Hopefully with the weather improving now we can get out more - but I hate crowded places.

So for my sake, and for any other unsociables, what's your favourite non-crowded place?

I'd especially like to find some nice secluded easy to reach beaches that allow dogs


----------



## Epico (Apr 13, 2006)

I don't know how touristy it is- Portscatho, down truro/falmouth way. I certainly don't here it mentioned that often.

There's not much there but its the most picturesque place in Cornwall, if not Britain IMVHO. 

There's a row of benches, about 10-20, overlooking the bay - each one dedicated to someone, because they all obviously thought it was beautiful too.


----------



## boskysquelch (Apr 13, 2006)

Epico said:
			
		

> I don't know how touristy it is- Portscatho, down truro/falmouth way.



ffs! *Roseland*...other side of the sea/river from trruro/Falmouth and then some...bit like saying that palce Bodmin...you know near Bude?....  ...and it's full of BlahBlah fromm Surrey or BlingBling from Birmingham and then go to St Mawes it is YaahYaah from South Ken...BUT there are lots of bits there that the lazy 4x4 can't get to...there's lots and lots of bits of the Roseland you can do Rowan but alot of walking, or alot of fighting for spaces in limited car parks, will be the order of the day Summer wise...less so in Winter mind..it's where I lived in last year and over in Trurah for the previous 4.

I spent most of last summer on Pendower beach in Gerrans Bay and the area east and west and there are loads and loads of places worth discovering.

North of Watergate Bay I can't help I'm afraid but do investigate http://www.cornwallbeachguide.co.uk/index.html and read between the line a bit/alot.


----------



## Epico (Apr 13, 2006)

Everywhere in Cornwall is full of BlahBlah, YaahYaah & BlingBling (sound like Ceebeebies creations)  - its inescapable. 

And it is towards Truro/falmouth way, I know it isn't next to them.
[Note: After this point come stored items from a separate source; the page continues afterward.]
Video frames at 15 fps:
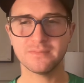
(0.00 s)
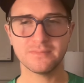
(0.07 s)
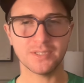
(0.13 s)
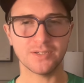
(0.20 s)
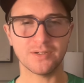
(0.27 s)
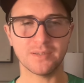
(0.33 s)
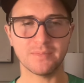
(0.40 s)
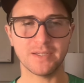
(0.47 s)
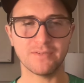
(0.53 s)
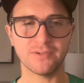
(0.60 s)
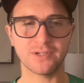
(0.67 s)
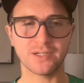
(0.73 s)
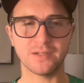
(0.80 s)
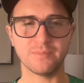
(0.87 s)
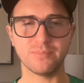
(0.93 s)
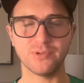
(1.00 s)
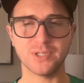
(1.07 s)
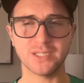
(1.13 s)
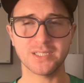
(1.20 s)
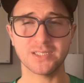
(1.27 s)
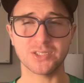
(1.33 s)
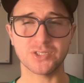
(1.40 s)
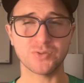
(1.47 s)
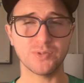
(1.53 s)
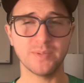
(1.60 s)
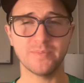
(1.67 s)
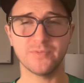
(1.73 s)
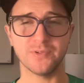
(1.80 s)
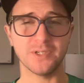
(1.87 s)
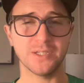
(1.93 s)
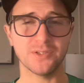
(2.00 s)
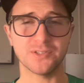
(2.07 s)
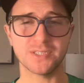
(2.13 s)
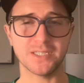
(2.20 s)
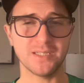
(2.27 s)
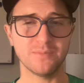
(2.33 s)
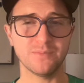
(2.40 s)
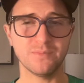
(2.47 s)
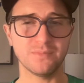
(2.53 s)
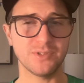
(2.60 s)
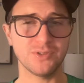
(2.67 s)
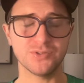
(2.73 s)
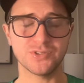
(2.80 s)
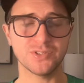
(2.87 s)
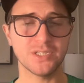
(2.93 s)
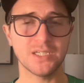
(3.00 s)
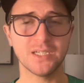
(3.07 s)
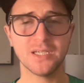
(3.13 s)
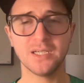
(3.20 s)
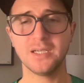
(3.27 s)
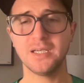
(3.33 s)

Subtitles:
You know, I'm never going to predict a sweep for either team usually,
For example from Penzance Bodmin is 'Bude way'. Just like Kent is 'London way'. From Bodmin, Portscatho is 'Truro/falmouth way'.


----------



## boskysquelch (Apr 13, 2006)

Epico said:
			
		

> its inescapable.



Portscatho n St Mawes warms the cockles of my heart tho' coz i used to take the kidz car spotting on change over day.....and within 2 days when I was awandering I would see the bickering coz of how "farking boring this place is" 

Porthscatho has a top grocery store shop tho'...it's like a lost oasis off Fulham Road...only place I know out of Penzance you actually buy local fish too.  

If you get to Truro/Foulmouth then you've missed Porthposhhole...actuarsey I'm going up there over the weekend to do some exploring/_invited__stalking...which'll be nice!!!!!  

Pendower Beach from Porscatho end -high tide

^that was taken from the car park which you can just see in this shot on the right hand side. Porthscatho is the fishing village in the distance...On the cliffs at Pendower


----------



## rowan (Apr 14, 2006)

Roseland is the one area in Cornwall that I've never been to, looks lovely!  Think I might go there for a few days soon


----------



## boskysquelch (Apr 14, 2006)

That beach has a couple of parkups where you won't be hassled(famous last words but saw  travelly-coaches/foreign surfers/explorers there last year with no problems)...on the beach(with a loo near by) and above it>>the one from where I took the first picture has a more panoramic view of the bay.

Good place to come back to or circle out from.  

All year dog friendly beach too.


----------



## rowan (Apr 14, 2006)

Sounds perfect    Which beach is that, Porthscatho or Pendower?


----------



## boskysquelch (Apr 14, 2006)

rowan said:
			
		

> Sounds perfect    Which beach is that, Porthscatho or Pendower?



Pendower..Portscatho isn't a beach really.


----------